Start of Block
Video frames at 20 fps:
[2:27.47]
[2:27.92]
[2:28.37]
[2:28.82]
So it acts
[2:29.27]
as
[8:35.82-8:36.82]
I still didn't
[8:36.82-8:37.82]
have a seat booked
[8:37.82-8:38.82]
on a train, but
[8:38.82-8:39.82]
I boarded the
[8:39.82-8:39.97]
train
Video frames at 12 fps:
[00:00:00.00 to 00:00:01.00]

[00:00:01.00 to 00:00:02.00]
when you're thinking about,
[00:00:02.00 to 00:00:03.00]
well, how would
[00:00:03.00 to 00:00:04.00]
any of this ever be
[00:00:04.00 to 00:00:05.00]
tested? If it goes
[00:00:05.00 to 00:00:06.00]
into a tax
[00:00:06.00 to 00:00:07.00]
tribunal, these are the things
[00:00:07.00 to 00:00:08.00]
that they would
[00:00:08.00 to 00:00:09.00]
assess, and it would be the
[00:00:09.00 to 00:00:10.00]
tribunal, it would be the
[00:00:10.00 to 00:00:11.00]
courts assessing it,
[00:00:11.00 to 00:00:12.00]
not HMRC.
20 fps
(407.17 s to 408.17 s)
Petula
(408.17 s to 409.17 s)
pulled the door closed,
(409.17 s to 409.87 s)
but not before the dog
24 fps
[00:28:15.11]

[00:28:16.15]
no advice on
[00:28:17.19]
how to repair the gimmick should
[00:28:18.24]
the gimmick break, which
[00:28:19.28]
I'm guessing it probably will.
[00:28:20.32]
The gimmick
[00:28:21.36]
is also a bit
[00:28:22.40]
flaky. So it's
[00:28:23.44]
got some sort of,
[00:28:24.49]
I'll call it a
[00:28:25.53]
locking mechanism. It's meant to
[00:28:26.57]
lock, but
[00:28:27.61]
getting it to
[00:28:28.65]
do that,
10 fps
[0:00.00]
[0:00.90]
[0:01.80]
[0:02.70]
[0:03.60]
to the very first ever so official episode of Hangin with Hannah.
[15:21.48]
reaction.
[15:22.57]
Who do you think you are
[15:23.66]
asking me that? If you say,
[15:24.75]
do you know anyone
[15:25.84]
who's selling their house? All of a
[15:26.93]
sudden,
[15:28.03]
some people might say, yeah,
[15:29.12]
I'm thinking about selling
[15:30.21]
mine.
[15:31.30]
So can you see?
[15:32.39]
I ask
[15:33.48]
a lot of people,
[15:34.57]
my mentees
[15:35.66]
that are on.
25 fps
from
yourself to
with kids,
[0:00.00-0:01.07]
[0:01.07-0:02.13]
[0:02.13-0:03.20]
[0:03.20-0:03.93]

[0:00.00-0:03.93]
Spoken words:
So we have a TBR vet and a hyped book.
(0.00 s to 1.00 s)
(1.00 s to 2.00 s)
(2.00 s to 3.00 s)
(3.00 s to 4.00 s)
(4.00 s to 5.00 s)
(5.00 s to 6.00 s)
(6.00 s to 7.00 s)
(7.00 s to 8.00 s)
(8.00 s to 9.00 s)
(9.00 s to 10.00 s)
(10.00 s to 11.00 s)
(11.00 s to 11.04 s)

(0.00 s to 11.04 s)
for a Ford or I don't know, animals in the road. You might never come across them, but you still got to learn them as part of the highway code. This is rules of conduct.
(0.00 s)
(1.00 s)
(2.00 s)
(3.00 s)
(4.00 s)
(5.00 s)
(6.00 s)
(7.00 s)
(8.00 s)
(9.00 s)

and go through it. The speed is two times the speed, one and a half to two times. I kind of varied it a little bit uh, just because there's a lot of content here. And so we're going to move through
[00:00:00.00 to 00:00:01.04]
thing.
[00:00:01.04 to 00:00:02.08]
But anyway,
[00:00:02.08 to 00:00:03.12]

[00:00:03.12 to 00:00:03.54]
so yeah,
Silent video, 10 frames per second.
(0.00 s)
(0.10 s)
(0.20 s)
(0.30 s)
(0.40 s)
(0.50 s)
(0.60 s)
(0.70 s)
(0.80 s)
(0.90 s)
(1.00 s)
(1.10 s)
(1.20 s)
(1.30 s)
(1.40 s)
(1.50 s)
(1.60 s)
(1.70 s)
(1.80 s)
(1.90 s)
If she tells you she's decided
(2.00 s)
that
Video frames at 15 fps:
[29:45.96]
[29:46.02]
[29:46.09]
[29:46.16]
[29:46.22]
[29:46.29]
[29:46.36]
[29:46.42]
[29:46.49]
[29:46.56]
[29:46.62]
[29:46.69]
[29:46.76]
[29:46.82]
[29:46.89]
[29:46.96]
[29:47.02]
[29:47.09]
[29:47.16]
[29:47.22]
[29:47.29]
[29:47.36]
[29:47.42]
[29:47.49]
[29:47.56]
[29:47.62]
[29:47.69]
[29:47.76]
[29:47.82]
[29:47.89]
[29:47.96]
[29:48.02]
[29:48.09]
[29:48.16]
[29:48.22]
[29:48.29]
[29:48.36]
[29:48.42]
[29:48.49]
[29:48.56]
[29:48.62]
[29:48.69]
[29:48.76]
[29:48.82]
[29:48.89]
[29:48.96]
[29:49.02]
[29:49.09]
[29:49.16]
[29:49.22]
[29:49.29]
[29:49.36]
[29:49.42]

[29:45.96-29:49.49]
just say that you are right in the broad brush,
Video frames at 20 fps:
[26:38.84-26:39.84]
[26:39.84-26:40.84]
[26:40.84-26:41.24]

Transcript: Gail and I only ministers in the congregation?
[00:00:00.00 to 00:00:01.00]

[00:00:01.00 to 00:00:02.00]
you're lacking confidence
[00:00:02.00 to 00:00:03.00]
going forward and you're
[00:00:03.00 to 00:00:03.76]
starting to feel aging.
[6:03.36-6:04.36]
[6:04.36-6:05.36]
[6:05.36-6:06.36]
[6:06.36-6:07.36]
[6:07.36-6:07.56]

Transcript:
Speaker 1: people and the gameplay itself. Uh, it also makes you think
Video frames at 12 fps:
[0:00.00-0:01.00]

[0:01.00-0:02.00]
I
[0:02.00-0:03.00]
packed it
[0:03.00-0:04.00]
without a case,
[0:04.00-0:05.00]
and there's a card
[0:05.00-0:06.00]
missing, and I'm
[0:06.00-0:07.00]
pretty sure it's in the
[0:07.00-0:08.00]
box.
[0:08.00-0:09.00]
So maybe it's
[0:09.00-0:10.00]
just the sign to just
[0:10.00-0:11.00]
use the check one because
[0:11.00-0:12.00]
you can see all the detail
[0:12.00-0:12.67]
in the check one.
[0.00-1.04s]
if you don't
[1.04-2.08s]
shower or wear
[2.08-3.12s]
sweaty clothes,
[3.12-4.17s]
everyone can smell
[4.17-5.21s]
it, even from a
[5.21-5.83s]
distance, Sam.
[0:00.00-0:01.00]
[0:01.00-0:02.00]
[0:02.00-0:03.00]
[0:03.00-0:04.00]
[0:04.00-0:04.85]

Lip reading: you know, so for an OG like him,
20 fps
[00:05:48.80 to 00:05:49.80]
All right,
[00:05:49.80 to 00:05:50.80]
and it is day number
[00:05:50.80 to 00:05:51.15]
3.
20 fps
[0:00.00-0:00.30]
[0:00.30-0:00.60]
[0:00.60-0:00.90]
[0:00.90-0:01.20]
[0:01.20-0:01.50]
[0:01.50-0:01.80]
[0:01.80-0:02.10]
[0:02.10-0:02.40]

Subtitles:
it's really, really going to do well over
End of Block
= How to complete this task =
Your job is to reproduce the data in full, with every line intact.

= Solution for this problem =
Video frames at 20 fps:
[2:27.47]
[2:27.92]
[2:28.37]
[2:28.82]
So it acts
[2:29.27]
as
[8:35.82-8:36.82]
I still didn't
[8:36.82-8:37.82]
have a seat booked
[8:37.82-8:38.82]
on a train, but
[8:38.82-8:39.82]
I boarded the
[8:39.82-8:39.97]
train
Video frames at 12 fps:
[00:00:00.00 to 00:00:01.00]

[00:00:01.00 to 00:00:02.00]
when you're thinking about,
[00:00:02.00 to 00:00:03.00]
well, how would
[00:00:03.00 to 00:00:04.00]
any of this ever be
[00:00:04.00 to 00:00:05.00]
tested? If it goes
[00:00:05.00 to 00:00:06.00]
into a tax
[00:00:06.00 to 00:00:07.00]
tribunal, these are the things
[00:00:07.00 to 00:00:08.00]
that they would
[00:00:08.00 to 00:00:09.00]
assess, and it would be the
[00:00:09.00 to 00:00:10.00]
tribunal, it would be the
[00:00:10.00 to 00:00:11.00]
courts assessing it,
[00:00:11.00 to 00:00:12.00]
not HMRC.
20 fps
(407.17 s to 408.17 s)
Petula
(408.17 s to 409.17 s)
pulled the door closed,
(409.17 s to 409.87 s)
but not before the dog
24 fps
[00:28:15.11]

[00:28:16.15]
no advice on
[00:28:17.19]
how to repair the gimmick should
[00:28:18.24]
the gimmick break, which
[00:28:19.28]
I'm guessing it probably will.
[00:28:20.32]
The gimmick
[00:28:21.36]
is also a bit
[00:28:22.40]
flaky. So it's
[00:28:23.44]
got some sort of,
[00:28:24.49]
I'll call it a
[00:28:25.53]
locking mechanism. It's meant to
[00:28:26.57]
lock, but
[00:28:27.61]
getting it to
[00:28:28.65]
do that,
10 fps
[0:00.00]
[0:00.90]
[0:01.80]
[0:02.70]
[0:03.60]
to the very first ever so official episode of Hangin with Hannah.
[15:21.48]
reaction.
[15:22.57]
Who do you think you are
[15:23.66]
asking me that? If you say,
[15:24.75]
do you know anyone
[15:25.84]
who's selling their house? All of a
[15:26.93]
sudden,
[15:28.03]
some people might say, yeah,
[15:29.12]
I'm thinking about selling
[15:30.21]
mine.
[15:31.30]
So can you see?
[15:32.39]
I ask
[15:33.48]
a lot of people,
[15:34.57]
my mentees
[15:35.66]
that are on.
25 fps
from
yourself to
with kids,
[0:00.00-0:01.07]
[0:01.07-0:02.13]
[0:02.13-0:03.20]
[0:03.20-0:03.93]

[0:00.00-0:03.93]
Spoken words:
So we have a TBR vet and a hyped book.
(0.00 s to 1.00 s)
(1.00 s to 2.00 s)
(2.00 s to 3.00 s)
(3.00 s to 4.00 s)
(4.00 s to 5.00 s)
(5.00 s to 6.00 s)
(6.00 s to 7.00 s)
(7.00 s to 8.00 s)
(8.00 s to 9.00 s)
(9.00 s to 10.00 s)
(10.00 s to 11.00 s)
(11.00 s to 11.04 s)

(0.00 s to 11.04 s)
for a Ford or I don't know, animals in the road. You might never come across them, but you still got to learn them as part of the highway code. This is rules of conduct.
(0.00 s)
(1.00 s)
(2.00 s)
(3.00 s)
(4.00 s)
(5.00 s)
(6.00 s)
(7.00 s)
(8.00 s)
(9.00 s)

and go through it. The speed is two times the speed, one and a half to two times. I kind of varied it a little bit uh, just because there's a lot of content here. And so we're going to move through
[00:00:00.00 to 00:00:01.04]
thing.
[00:00:01.04 to 00:00:02.08]
But anyway,
[00:00:02.08 to 00:00:03.12]

[00:00:03.12 to 00:00:03.54]
so yeah,
Silent video, 10 frames per second.
(0.00 s)
(0.10 s)
(0.20 s)
(0.30 s)
(0.40 s)
(0.50 s)
(0.60 s)
(0.70 s)
(0.80 s)
(0.90 s)
(1.00 s)
(1.10 s)
(1.20 s)
(1.30 s)
(1.40 s)
(1.50 s)
(1.60 s)
(1.70 s)
(1.80 s)
(1.90 s)
If she tells you she's decided
(2.00 s)
that
Video frames at 15 fps:
[29:45.96]
[29:46.02]
[29:46.09]
[29:46.16]
[29:46.22]
[29:46.29]
[29:46.36]
[29:46.42]
[29:46.49]
[29:46.56]
[29:46.62]
[29:46.69]
[29:46.76]
[29:46.82]
[29:46.89]
[29:46.96]
[29:47.02]
[29:47.09]
[29:47.16]
[29:47.22]
[29:47.29]
[29:47.36]
[29:47.42]
[29:47.49]
[29:47.56]
[29:47.62]
[29:47.69]
[29:47.76]
[29:47.82]
[29:47.89]
[29:47.96]
[29:48.02]
[29:48.09]
[29:48.16]
[29:48.22]
[29:48.29]
[29:48.36]
[29:48.42]
[29:48.49]
[29:48.56]
[29:48.62]
[29:48.69]
[29:48.76]
[29:48.82]
[29:48.89]
[29:48.96]
[29:49.02]
[29:49.09]
[29:49.16]
[29:49.22]
[29:49.29]
[29:49.36]
[29:49.42]

[29:45.96-29:49.49]
just say that you are right in the broad brush,
Video frames at 20 fps:
[26:38.84-26:39.84]
[26:39.84-26:40.84]
[26:40.84-26:41.24]

Transcript: Gail and I only ministers in the congregation?
[00:00:00.00 to 00:00:01.00]

[00:00:01.00 to 00:00:02.00]
you're lacking confidence
[00:00:02.00 to 00:00:03.00]
going forward and you're
[00:00:03.00 to 00:00:03.76]
starting to feel aging.
[6:03.36-6:04.36]
[6:04.36-6:05.36]
[6:05.36-6:06.36]
[6:06.36-6:07.36]
[6:07.36-6:07.56]

Transcript:
Speaker 1: people and the gameplay itself. Uh, it also makes you think
Video frames at 12 fps:
[0:00.00-0:01.00]

[0:01.00-0:02.00]
I
[0:02.00-0:03.00]
packed it
[0:03.00-0:04.00]
without a case,
[0:04.00-0:05.00]
and there's a card
[0:05.00-0:06.00]
missing, and I'm
[0:06.00-0:07.00]
pretty sure it's in the
[0:07.00-0:08.00]
box.
[0:08.00-0:09.00]
So maybe it's
[0:09.00-0:10.00]
just the sign to just
[0:10.00-0:11.00]
use the check one because
[0:11.00-0:12.00]
you can see all the detail
[0:12.00-0:12.67]
in the check one.
[0.00-1.04s]
if you don't
[1.04-2.08s]
shower or wear
[2.08-3.12s]
sweaty clothes,
[3.12-4.17s]
everyone can smell
[4.17-5.21s]
it, even from a
[5.21-5.83s]
distance, Sam.
[0:00.00-0:01.00]
[0:01.00-0:02.00]
[0:02.00-0:03.00]
[0:03.00-0:04.00]
[0:04.00-0:04.85]

Lip reading: you know, so for an OG like him,
20 fps
[00:05:48.80 to 00:05:49.80]
All right,
[00:05:49.80 to 00:05:50.80]
and it is day number
[00:05:50.80 to 00:05:51.15]
3.
20 fps
[0:00.00-0:00.30]
[0:00.30-0:00.60]
[0:00.60-0:00.90]
[0:00.90-0:01.20]
[0:01.20-0:01.50]
[0:01.50-0:01.80]
[0:01.80-0:02.10]
[0:02.10-0:02.40]

Subtitles:
it's really, really going to do well over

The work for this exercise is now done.